■ **What the task asks**
Look at the entries below and restate word for word the lines from the first through the one that has "[0:14.40-0:14.70]".

(Stored dataset items)
···

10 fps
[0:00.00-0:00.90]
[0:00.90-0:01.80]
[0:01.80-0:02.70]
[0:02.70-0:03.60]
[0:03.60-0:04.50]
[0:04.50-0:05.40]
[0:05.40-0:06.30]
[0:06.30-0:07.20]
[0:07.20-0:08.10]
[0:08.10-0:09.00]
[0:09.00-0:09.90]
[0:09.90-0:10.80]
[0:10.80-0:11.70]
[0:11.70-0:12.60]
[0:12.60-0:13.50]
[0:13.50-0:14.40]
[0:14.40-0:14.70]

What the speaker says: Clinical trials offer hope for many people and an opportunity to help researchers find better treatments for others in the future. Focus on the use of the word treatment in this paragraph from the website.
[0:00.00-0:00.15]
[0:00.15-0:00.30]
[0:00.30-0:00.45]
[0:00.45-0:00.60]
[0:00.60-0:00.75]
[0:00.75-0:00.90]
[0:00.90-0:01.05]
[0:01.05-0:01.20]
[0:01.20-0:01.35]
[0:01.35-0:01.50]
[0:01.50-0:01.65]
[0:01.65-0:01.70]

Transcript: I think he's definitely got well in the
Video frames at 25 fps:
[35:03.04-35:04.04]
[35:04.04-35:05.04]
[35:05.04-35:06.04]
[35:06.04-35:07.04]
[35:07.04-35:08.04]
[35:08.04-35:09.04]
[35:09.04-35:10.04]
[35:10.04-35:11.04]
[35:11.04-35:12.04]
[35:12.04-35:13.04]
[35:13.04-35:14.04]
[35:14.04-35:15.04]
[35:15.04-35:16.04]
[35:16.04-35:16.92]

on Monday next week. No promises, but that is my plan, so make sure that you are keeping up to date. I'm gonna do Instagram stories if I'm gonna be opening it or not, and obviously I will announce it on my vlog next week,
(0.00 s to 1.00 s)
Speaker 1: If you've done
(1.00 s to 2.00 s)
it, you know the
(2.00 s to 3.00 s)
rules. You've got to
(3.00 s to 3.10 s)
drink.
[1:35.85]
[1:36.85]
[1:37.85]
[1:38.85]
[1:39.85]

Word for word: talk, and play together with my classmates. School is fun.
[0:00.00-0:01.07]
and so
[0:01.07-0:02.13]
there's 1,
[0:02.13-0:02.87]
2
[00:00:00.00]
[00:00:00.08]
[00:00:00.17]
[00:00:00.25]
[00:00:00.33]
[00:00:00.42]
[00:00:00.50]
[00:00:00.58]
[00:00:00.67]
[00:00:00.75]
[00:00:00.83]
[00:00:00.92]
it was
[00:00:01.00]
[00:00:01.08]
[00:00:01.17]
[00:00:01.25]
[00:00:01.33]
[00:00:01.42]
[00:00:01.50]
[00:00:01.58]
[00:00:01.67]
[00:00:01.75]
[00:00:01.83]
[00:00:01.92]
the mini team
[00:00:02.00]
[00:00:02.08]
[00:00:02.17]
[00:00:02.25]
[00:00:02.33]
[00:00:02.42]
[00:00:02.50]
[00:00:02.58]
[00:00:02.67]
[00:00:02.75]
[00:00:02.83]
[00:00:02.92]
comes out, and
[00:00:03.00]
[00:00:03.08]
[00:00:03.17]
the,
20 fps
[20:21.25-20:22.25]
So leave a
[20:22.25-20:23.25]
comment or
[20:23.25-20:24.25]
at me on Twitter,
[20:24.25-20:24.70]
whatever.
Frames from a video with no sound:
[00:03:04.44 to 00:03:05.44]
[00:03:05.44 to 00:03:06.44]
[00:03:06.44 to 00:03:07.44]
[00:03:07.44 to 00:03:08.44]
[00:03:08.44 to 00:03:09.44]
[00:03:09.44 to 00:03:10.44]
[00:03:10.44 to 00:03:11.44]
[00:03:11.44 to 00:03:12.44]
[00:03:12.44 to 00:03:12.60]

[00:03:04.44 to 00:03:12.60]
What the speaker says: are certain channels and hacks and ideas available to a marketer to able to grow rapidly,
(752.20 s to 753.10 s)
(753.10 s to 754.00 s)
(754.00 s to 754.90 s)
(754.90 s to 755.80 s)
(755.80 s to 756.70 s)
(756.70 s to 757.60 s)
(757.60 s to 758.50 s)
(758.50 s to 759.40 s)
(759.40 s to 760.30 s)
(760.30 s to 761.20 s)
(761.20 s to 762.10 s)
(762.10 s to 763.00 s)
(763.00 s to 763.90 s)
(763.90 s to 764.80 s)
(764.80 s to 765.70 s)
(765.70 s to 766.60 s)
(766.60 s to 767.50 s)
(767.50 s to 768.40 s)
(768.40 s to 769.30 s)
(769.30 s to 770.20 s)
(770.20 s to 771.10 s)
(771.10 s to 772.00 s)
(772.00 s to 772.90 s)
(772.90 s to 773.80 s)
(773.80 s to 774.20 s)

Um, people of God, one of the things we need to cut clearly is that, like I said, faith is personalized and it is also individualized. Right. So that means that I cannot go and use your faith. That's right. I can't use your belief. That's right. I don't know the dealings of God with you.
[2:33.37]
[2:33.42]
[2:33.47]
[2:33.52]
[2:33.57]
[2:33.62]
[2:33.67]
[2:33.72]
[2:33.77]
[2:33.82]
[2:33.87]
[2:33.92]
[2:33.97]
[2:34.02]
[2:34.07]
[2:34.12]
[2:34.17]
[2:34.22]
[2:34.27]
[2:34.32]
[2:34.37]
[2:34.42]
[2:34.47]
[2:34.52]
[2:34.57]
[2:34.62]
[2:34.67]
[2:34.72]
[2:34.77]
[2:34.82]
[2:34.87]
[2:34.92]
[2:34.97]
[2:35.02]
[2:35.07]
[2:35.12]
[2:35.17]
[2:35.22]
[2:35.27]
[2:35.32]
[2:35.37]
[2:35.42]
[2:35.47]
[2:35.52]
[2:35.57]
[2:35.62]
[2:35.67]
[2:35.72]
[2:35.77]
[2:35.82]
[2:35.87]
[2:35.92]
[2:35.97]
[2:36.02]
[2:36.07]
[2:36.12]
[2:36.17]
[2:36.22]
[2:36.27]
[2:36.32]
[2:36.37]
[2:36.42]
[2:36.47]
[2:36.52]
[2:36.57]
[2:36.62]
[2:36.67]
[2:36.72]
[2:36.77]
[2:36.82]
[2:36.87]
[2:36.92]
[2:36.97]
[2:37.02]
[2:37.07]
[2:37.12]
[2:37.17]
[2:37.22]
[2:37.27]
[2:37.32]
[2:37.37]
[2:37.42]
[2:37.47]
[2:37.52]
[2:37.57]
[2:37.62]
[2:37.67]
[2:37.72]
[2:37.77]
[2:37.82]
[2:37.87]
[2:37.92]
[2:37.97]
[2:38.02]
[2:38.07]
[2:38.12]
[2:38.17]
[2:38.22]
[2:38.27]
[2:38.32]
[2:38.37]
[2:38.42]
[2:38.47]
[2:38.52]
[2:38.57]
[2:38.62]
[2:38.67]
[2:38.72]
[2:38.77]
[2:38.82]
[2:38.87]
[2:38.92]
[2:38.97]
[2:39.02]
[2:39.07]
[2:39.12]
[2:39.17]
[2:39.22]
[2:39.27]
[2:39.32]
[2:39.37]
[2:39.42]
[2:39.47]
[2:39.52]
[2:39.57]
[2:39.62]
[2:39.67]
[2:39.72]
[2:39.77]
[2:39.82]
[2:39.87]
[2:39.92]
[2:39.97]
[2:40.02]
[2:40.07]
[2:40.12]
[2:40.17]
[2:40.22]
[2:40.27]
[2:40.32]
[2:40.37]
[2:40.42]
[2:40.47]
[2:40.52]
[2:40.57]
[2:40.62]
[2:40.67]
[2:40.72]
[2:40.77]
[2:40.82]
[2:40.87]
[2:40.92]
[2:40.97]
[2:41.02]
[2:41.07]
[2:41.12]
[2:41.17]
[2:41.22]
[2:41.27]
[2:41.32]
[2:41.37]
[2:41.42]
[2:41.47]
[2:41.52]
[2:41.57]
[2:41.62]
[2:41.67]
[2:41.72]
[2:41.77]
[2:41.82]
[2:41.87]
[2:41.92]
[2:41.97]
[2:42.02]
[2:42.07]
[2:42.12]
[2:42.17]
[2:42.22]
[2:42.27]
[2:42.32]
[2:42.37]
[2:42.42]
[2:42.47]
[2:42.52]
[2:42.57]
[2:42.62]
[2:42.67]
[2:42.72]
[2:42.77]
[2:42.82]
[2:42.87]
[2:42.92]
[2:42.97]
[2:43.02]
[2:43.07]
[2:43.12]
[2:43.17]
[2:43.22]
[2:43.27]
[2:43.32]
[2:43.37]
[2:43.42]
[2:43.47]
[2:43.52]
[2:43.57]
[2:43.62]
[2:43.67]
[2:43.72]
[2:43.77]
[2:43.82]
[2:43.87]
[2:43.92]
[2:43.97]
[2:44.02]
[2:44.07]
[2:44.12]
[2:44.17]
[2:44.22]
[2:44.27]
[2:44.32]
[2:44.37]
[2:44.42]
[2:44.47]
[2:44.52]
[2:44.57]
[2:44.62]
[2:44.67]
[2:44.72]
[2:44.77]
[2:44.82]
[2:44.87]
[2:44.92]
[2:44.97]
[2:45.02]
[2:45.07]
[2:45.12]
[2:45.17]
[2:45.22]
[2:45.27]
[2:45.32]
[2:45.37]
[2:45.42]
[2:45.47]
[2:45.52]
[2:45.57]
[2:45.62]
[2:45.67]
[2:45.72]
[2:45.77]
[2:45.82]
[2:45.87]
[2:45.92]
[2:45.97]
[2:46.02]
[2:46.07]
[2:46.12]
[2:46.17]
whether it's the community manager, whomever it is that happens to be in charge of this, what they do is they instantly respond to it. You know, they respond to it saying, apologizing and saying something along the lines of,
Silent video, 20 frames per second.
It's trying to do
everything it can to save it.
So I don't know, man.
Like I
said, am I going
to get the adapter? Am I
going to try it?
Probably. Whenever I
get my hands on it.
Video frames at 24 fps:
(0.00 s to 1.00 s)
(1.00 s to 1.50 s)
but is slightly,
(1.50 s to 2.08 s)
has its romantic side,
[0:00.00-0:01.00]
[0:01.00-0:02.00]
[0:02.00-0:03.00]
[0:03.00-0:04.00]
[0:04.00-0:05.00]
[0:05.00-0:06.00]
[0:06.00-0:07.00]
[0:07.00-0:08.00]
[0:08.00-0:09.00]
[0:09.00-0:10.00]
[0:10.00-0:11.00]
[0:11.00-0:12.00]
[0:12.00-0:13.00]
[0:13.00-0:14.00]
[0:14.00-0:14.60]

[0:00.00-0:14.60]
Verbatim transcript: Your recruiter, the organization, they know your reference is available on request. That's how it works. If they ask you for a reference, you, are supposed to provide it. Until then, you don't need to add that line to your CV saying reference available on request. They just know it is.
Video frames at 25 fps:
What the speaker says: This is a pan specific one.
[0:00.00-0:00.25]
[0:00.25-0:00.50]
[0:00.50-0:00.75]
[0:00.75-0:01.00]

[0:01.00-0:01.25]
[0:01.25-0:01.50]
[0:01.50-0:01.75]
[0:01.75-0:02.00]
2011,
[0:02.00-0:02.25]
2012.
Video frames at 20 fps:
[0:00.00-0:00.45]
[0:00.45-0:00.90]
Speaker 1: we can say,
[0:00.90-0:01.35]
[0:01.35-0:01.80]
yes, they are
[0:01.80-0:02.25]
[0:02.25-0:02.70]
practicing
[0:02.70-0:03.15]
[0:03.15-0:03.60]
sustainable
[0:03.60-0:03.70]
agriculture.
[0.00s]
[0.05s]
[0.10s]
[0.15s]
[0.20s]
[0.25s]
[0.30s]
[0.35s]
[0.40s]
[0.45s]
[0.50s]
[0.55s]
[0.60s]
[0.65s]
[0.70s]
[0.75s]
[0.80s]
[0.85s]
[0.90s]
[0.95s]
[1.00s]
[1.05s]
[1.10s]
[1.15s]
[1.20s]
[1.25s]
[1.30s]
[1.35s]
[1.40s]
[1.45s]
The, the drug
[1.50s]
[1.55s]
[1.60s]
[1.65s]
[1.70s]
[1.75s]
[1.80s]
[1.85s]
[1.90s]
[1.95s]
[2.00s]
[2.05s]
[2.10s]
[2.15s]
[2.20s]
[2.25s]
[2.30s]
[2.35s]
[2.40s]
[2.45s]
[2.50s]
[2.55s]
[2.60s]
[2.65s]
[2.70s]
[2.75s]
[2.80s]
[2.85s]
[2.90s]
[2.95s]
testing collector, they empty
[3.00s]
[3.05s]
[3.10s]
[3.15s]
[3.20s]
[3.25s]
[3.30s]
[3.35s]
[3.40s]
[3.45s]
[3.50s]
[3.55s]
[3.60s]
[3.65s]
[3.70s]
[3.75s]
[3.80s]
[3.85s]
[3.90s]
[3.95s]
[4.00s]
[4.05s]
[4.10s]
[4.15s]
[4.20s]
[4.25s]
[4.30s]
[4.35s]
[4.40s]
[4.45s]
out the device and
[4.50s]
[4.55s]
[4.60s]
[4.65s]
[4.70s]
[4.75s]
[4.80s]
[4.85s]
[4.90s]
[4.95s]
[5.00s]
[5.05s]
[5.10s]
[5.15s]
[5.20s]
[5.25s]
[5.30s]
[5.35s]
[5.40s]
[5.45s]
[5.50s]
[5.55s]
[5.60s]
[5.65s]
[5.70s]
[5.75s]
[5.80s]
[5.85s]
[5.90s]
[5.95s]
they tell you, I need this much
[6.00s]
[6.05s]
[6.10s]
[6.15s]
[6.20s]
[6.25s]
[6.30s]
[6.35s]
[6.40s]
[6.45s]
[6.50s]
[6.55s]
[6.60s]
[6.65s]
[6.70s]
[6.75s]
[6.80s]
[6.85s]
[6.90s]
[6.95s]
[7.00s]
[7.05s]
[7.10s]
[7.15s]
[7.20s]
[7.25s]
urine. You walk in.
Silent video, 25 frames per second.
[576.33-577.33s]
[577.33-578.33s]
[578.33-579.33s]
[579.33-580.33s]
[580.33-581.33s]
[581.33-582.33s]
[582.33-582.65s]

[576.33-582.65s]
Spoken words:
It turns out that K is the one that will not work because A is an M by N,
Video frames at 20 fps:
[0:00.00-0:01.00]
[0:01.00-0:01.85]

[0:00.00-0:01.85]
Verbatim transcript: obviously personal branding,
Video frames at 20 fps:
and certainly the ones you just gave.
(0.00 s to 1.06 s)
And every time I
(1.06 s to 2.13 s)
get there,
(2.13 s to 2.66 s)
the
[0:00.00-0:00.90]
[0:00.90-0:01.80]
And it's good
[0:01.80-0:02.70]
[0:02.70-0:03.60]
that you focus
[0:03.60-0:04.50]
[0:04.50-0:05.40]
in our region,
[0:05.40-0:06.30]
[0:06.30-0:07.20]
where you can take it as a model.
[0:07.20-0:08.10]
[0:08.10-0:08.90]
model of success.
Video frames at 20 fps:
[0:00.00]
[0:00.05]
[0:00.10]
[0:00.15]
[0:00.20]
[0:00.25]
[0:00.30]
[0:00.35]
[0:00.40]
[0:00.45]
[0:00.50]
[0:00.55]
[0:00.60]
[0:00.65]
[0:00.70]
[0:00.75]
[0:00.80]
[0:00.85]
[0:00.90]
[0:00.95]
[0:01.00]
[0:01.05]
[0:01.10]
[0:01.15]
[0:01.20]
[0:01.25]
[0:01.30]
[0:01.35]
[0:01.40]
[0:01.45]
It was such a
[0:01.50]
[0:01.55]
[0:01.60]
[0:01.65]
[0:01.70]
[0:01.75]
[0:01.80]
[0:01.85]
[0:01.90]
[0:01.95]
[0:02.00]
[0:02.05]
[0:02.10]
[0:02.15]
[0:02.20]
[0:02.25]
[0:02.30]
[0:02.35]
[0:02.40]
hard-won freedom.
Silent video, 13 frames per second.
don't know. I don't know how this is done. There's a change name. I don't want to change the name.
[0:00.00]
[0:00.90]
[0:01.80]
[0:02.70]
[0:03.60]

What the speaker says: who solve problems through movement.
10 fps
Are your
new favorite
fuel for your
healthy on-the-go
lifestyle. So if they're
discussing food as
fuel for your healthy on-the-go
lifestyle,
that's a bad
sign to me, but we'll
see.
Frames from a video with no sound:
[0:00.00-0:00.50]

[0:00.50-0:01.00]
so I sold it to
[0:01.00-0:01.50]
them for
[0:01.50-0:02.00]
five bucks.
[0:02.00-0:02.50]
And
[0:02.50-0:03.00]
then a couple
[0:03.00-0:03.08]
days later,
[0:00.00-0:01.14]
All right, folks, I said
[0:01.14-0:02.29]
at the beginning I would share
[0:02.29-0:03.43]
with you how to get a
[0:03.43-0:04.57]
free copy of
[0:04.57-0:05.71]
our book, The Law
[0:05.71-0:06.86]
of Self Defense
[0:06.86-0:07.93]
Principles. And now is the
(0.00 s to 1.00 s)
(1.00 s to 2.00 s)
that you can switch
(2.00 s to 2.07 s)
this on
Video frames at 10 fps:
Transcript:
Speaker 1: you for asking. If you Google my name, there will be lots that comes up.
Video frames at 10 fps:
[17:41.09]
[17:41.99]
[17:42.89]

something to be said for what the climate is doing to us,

···

■ **Task response**
10 fps
[0:00.00-0:00.90]
[0:00.90-0:01.80]
[0:01.80-0:02.70]
[0:02.70-0:03.60]
[0:03.60-0:04.50]
[0:04.50-0:05.40]
[0:05.40-0:06.30]
[0:06.30-0:07.20]
[0:07.20-0:08.10]
[0:08.10-0:09.00]
[0:09.00-0:09.90]
[0:09.90-0:10.80]
[0:10.80-0:11.70]
[0:11.70-0:12.60]
[0:12.60-0:13.50]
[0:13.50-0:14.40]
[0:14.40-0:14.70]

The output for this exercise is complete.